Der Mindestlohn beschäftigt derzeit zahlreiche Branchen, insbesondere diejenigen, die bislang ein Vergütungsgefüge hatten, das relativ weit von 8,50 € pro Stunde entfernt liegt. In den vergangenen Wochen rüsteten sich die verschiedenen Interessengruppen mit Argumenten und Lobbyisten, um durch Ausnahmeregelungen, längere Übergangsfristen oder sonstige Maßnahmen nicht mit voller Breitseite getroffen zu werden.
Der Umstand, dass die Koalition diesen Kompromiss gefunden hat, legt nahe, dass der konservative Flügel der Regierung die Regelung mehr zu Gunsten der Arbeitgeber hätte auslegen wollen, während die SPD eigentlich gerne noch viel weiter gegangen wäre und im Hinblick auf Ausnahmeregelungen gar keinen Diskussionsbedarf mehr sieht.
Zwei Bereiche der Medienwirtschaft haben sich aktuell in der Debatte eingemischt, nämlich die Filmproduzenten und die Kinobetreiber.
Die Produzentenallianz hat gegenüber dem Ausschuss für Arbeit und Soziales zu dem Gesetzentwurf Stellung genommen. Im Wesentlichen geht es innerhalb der einzelnen Arbeitsbereiche der Filmproduktion (hier insbesondere Kamera, Bühne, Requisiten, Beleuchtung, Aufnahmeleiter und Produktionsassistenz) um die Beschäftigung von Praktikanten. Das Gesetz sieht nämlich nun vor, Praktikanten, die länger als drei Monate beschäftigt werden (was schon mehr ist als die ursprünglich geplanten drei Wochen), ebenfalls mit dem Mindestlohn auszustatten. In diversen Blogs war zu lesen, dass damit endlich die Ausbeutung qualitativ hochwertiger Mitarbeiter aufhören könne. Die Arbeitgeber in der Filmproduktion sehen das anders und baten um eine Verlängerung der Ausnahmeregelung auf sechs Monate. Als Begründung wurde angeführt, dass für zahlreiche Berufe der Film- und Fernsehbereich kaum andere Möglichkeiten der Qualifizierung und des Erlernens der Berufsbilder möglich sind. Ein Praktikum sei für viele junge Berufsanfänger ein unabdingbarer Einstieg, wodurch die jetzige Gesetzgebung gravierende Folgen für die Qualifizierung einerseits und die Wirtschaftlichkeit andererseits haben dürfte. In diesem Zusammenhang wurde auch ein anderer Missstand benannt, nämlich die kontinuierlich sinkenden Budgets insbesondere von TV-Produktionen. Gerade die Sendeanstalten zwingen die Produzenten dazu, immer kürzere Produktionszeiten umzusetzen und gleichzeitig mit Budgets zu operieren, die einen Mindestlohn für Praktikanten und Berufsanfänger quasi unmöglich machen.

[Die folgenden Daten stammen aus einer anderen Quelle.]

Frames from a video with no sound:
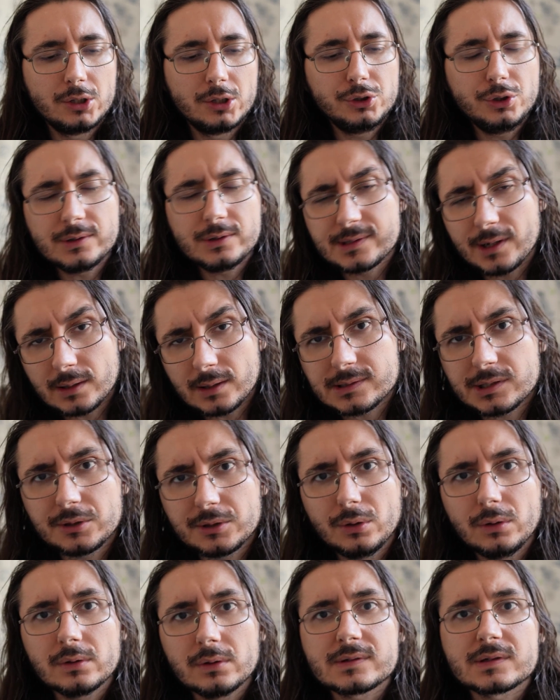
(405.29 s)
News
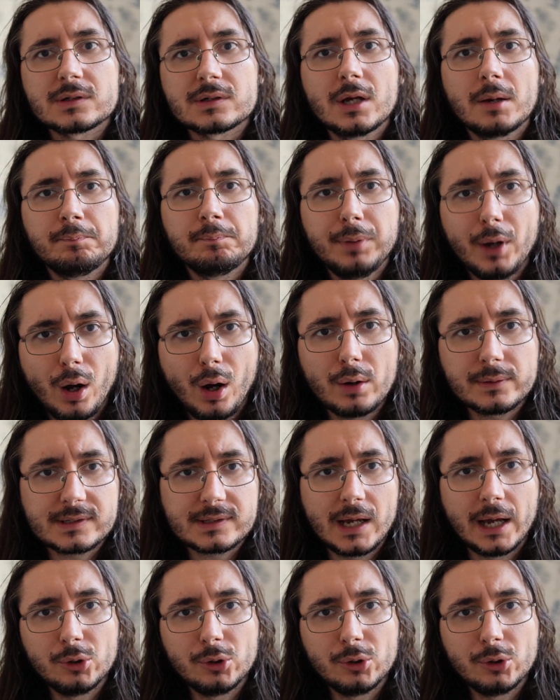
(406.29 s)
articles, blogs,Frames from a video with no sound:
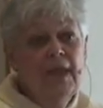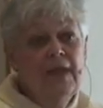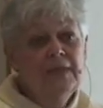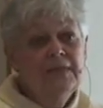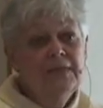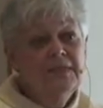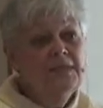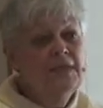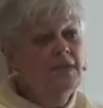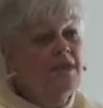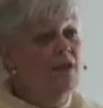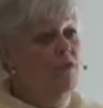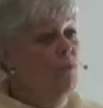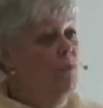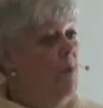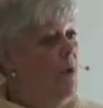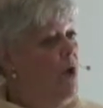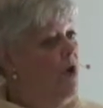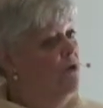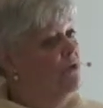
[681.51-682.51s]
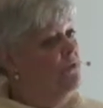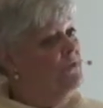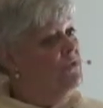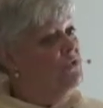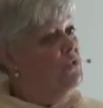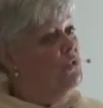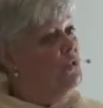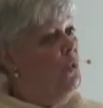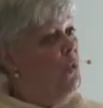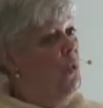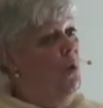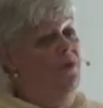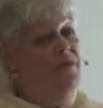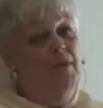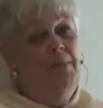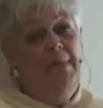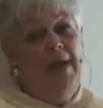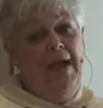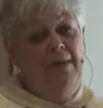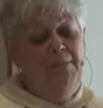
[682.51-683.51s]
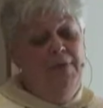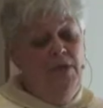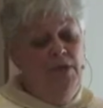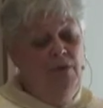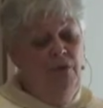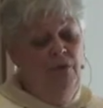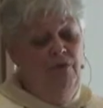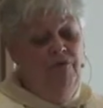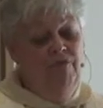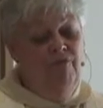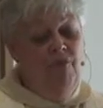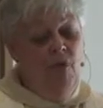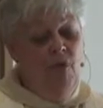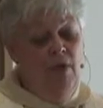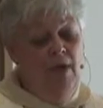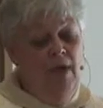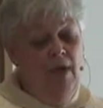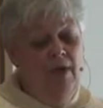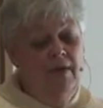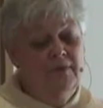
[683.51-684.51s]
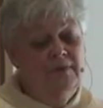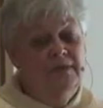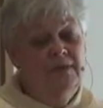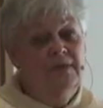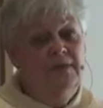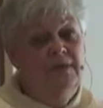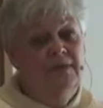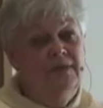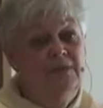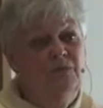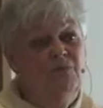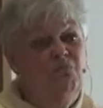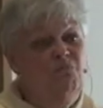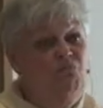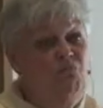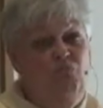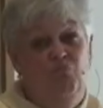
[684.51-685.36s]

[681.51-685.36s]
This is another part of the story that might be good for us, because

Die Kinos hingegen haben im Regelfall wenig mit Praktikanten zu tun, arbeiten aber – zumindest in kleinen Kinos oder in der Provinz – mit zum Teil deutlich niedrigeren Stundenlöhnen. Hier sind meist Schüler und Studenten am Einlass oder der Theke beschäftigt, die sich über eine Nebenbeschäftigung etwas hinzuverdienen. Aus diesem Grund hat der Hauptverband deutscher Filmtheater (HDF) in einem Positionspapier dafür geworben, den Mindestlohn nicht ab dem 18. Lebensjahr, sondern erst für Mitarbeiter ab 25 einzuführen.
Im Kino sind weiterhin viele 400-Euro-Kräfte beschäftigt, die durch den Mindestlohn gar nicht mehr verdienen, sondern nur weniger arbeiten würden. Gerade die kleinsten Unternehmen würden eine Kostensteigerung in diesem Bereich von bis zu 25 % hinnehmen müssen, zumal das gesamte Gehaltsgefüge auch der bereits heute über dem Mindestlohn liegenden Mitarbeiter sich nach oben verschieben würde.
Nun sind die Würfel gefallen, und man wird sehen, ob die düsteren Prognosen in diesen beiden Branchen eintreten.